The training format matters
There’s a real need to keep training simple but impactful so that staff can see the value and not start looking for ways to avoid the technology.
“If a solution isn’t intuitive from the start, people will naturally find creative ways to get their work done,” says Jagim. “That’s why it’s essential to have regular touchpoints with key staff, like nurse managers and frontline teams, to gather feedback early and address challenges quickly. Building strong, ongoing relationships helps ensure the solution truly fits their needs and drives success.”
Poor or insufficient training and communication are among the greatest pitfalls for implementing new technology, Jagim notes.

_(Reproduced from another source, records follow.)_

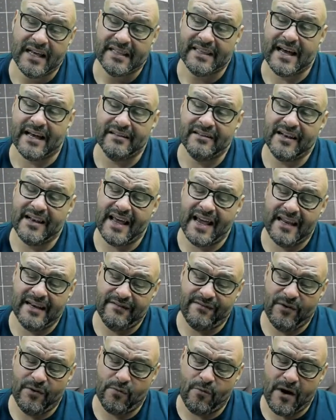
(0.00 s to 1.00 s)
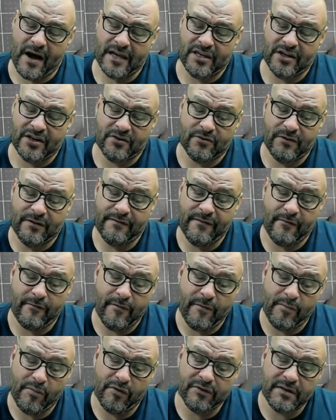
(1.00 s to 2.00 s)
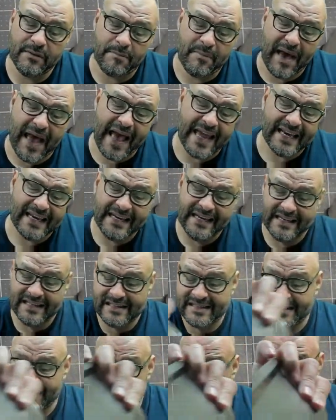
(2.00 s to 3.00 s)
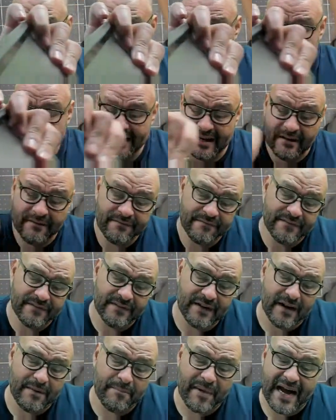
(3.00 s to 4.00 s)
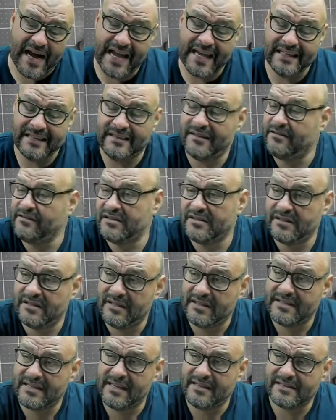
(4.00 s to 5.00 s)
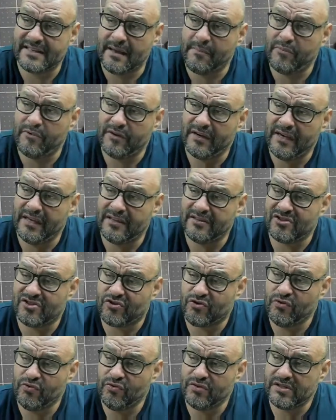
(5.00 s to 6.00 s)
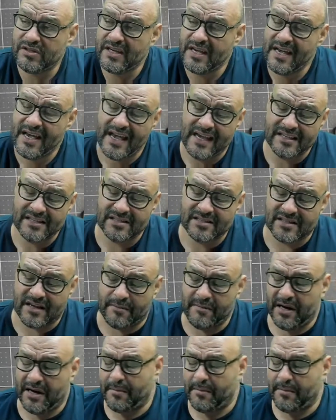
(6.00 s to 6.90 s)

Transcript: Down the line, if you want, you could even remove the padding itself by disassembling the screws and just coming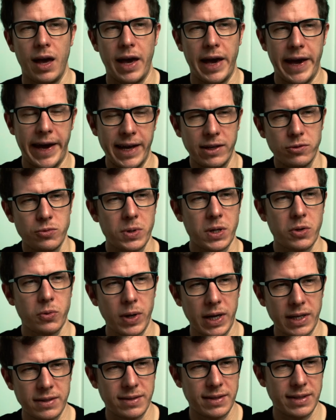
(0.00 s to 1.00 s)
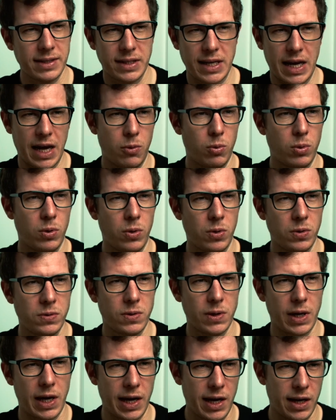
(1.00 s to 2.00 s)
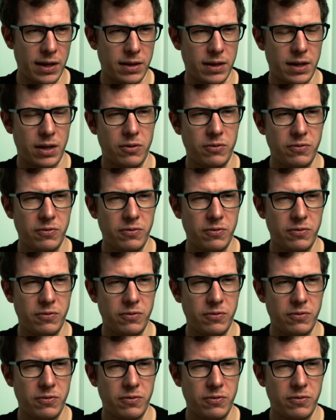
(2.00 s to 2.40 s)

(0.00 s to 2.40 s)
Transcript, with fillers: As requested, I will also addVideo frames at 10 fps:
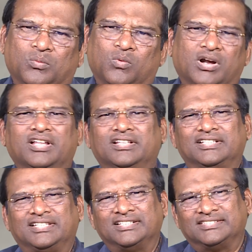What are
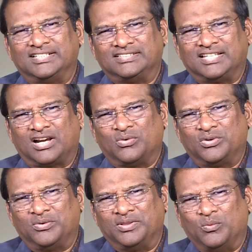the things that surround
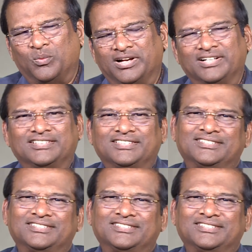you in the world?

“The timing of training is critical,” she explains. “If it’s scheduled too far in advance, staff are likely to forget key details. My preference is to conduct training and walkthroughs shortly before go-live, keeping everything fresh in their minds and ensuring they feel confident when it’s time to start using the system.”
But training and communication doesn’t end when the product goes live, Jagim explains.
“You have to accept that change is going to happen. Shifting rules, new people coming in, new leaders,” she says. “But be open-minded and invite feedback.”
Be prepared to articulate the value new technology will provide.
“Maybe they don’t see the value right away, but we can show them the difference it will make in their day—reducing search time from 20 minutes to two minutes or increasing their rate of finding equipment when they need it to 95%,” says Jagim. “We need to use the right tools to articulate the value, how it will meet their needs and make their work simpler without the implementation becoming overwhelming.”
Ensure you’re using the right delivery method for education and training, as well.
“Keep it simple and visual to make adoption easy,” Jagim says. “Clinicians are juggling multiple priorities, so focus on concise, high-impact messages that clearly show the value and return on their time.”